» **Activity**
An exact restatement of all the data is required, with the pictures left out.

Input Start Marker

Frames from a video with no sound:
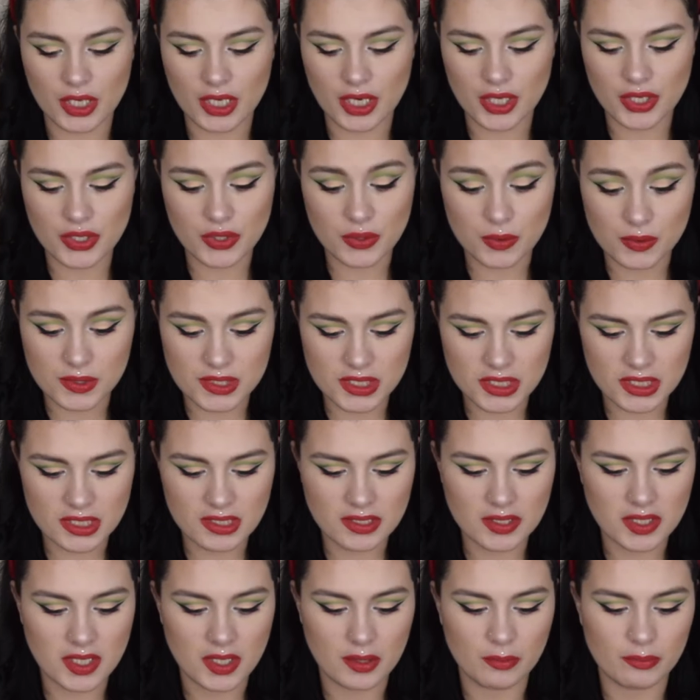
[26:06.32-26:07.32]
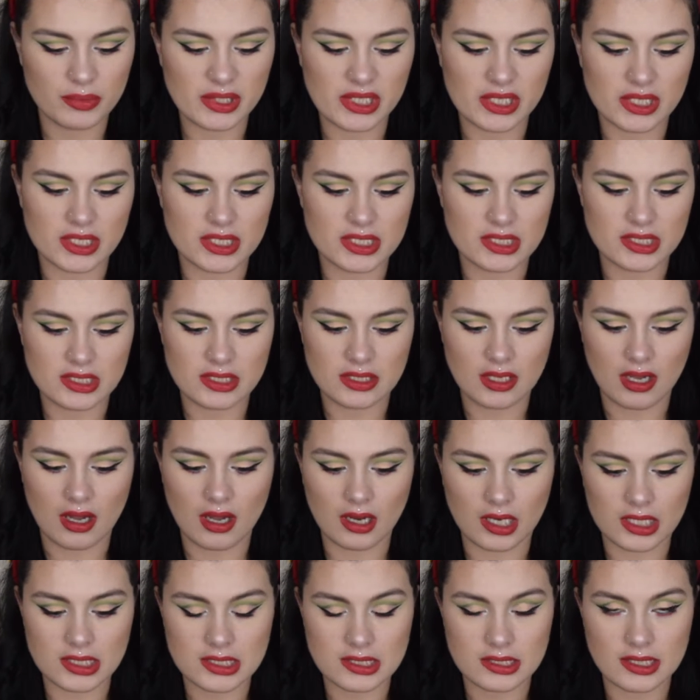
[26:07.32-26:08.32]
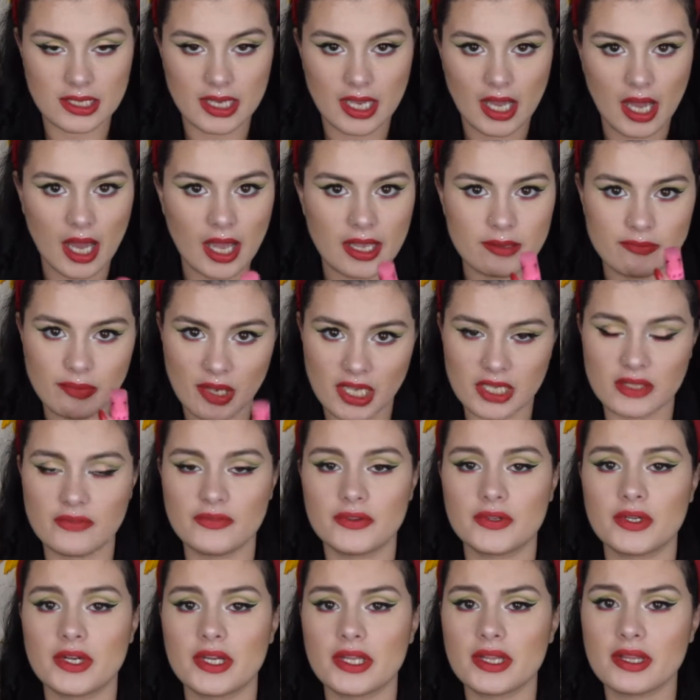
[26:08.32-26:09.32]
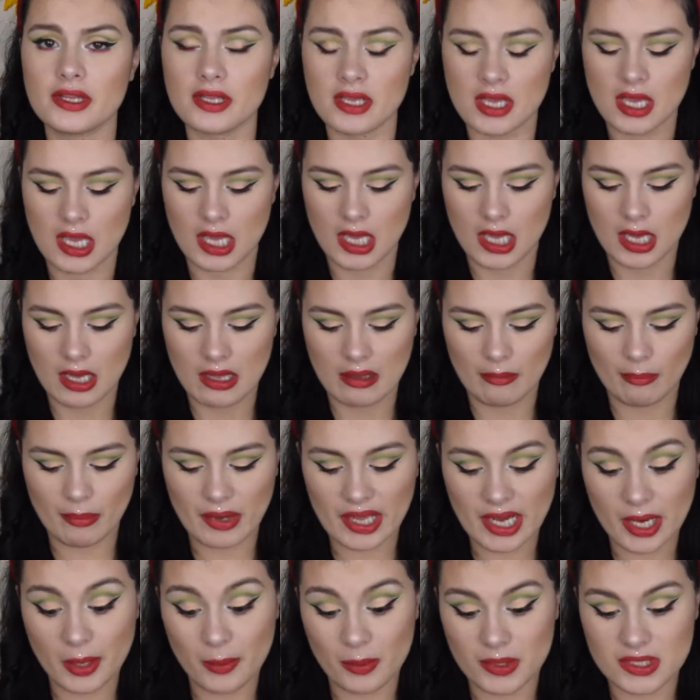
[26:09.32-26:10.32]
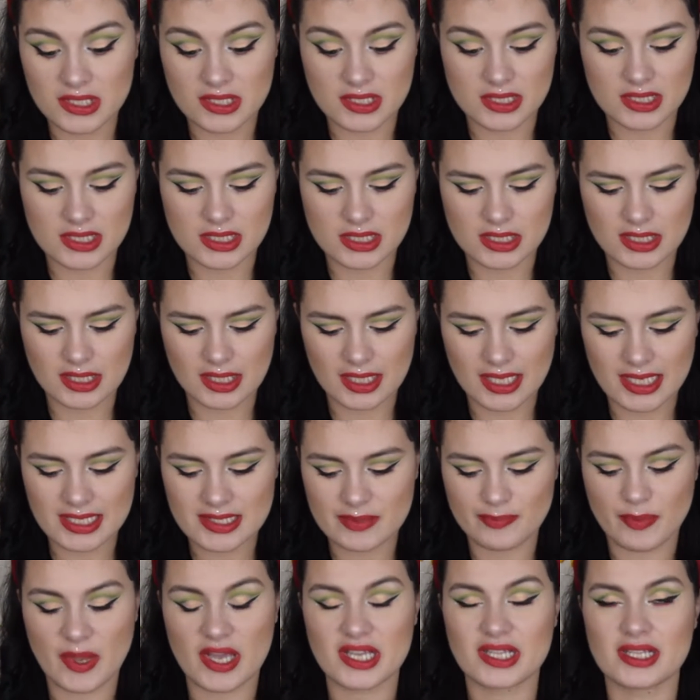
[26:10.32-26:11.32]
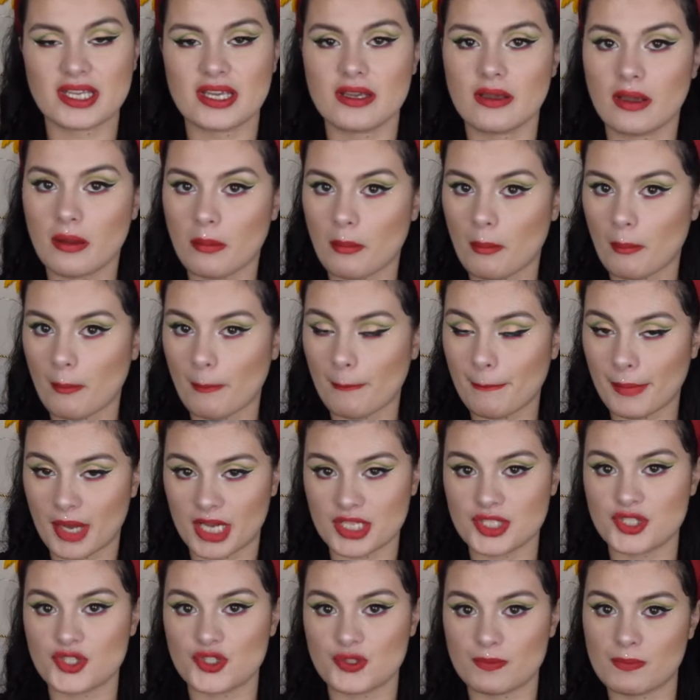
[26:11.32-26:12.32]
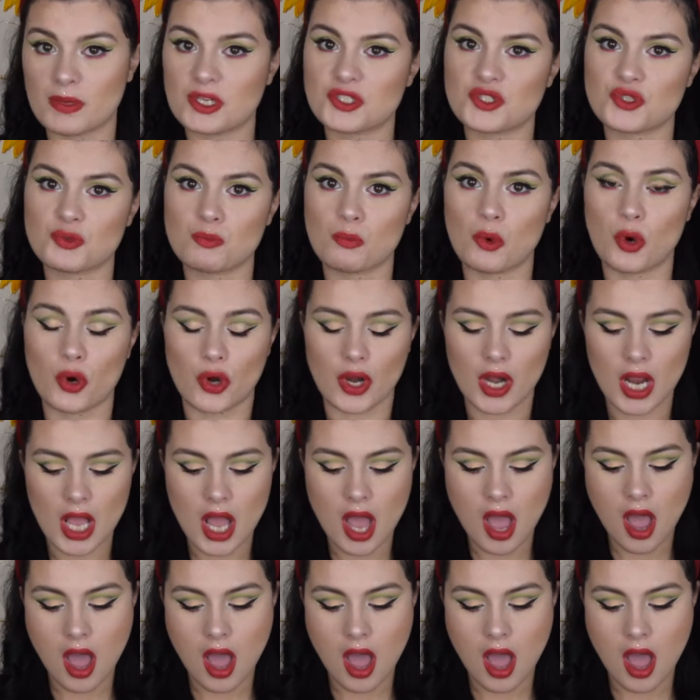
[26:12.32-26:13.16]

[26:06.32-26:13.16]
And I use it because honestly I paid for it, but I was expecting much more.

Input End Marker

» **Solution for this task**
Frames from a video with no sound:
[26:06.32-26:07.32]
[26:07.32-26:08.32]
[26:08.32-26:09.32]
[26:09.32-26:10.32]
[26:10.32-26:11.32]
[26:11.32-26:12.32]
[26:12.32-26:13.16]

[26:06.32-26:13.16]
And I use it because honestly I paid for it, but I was expecting much more.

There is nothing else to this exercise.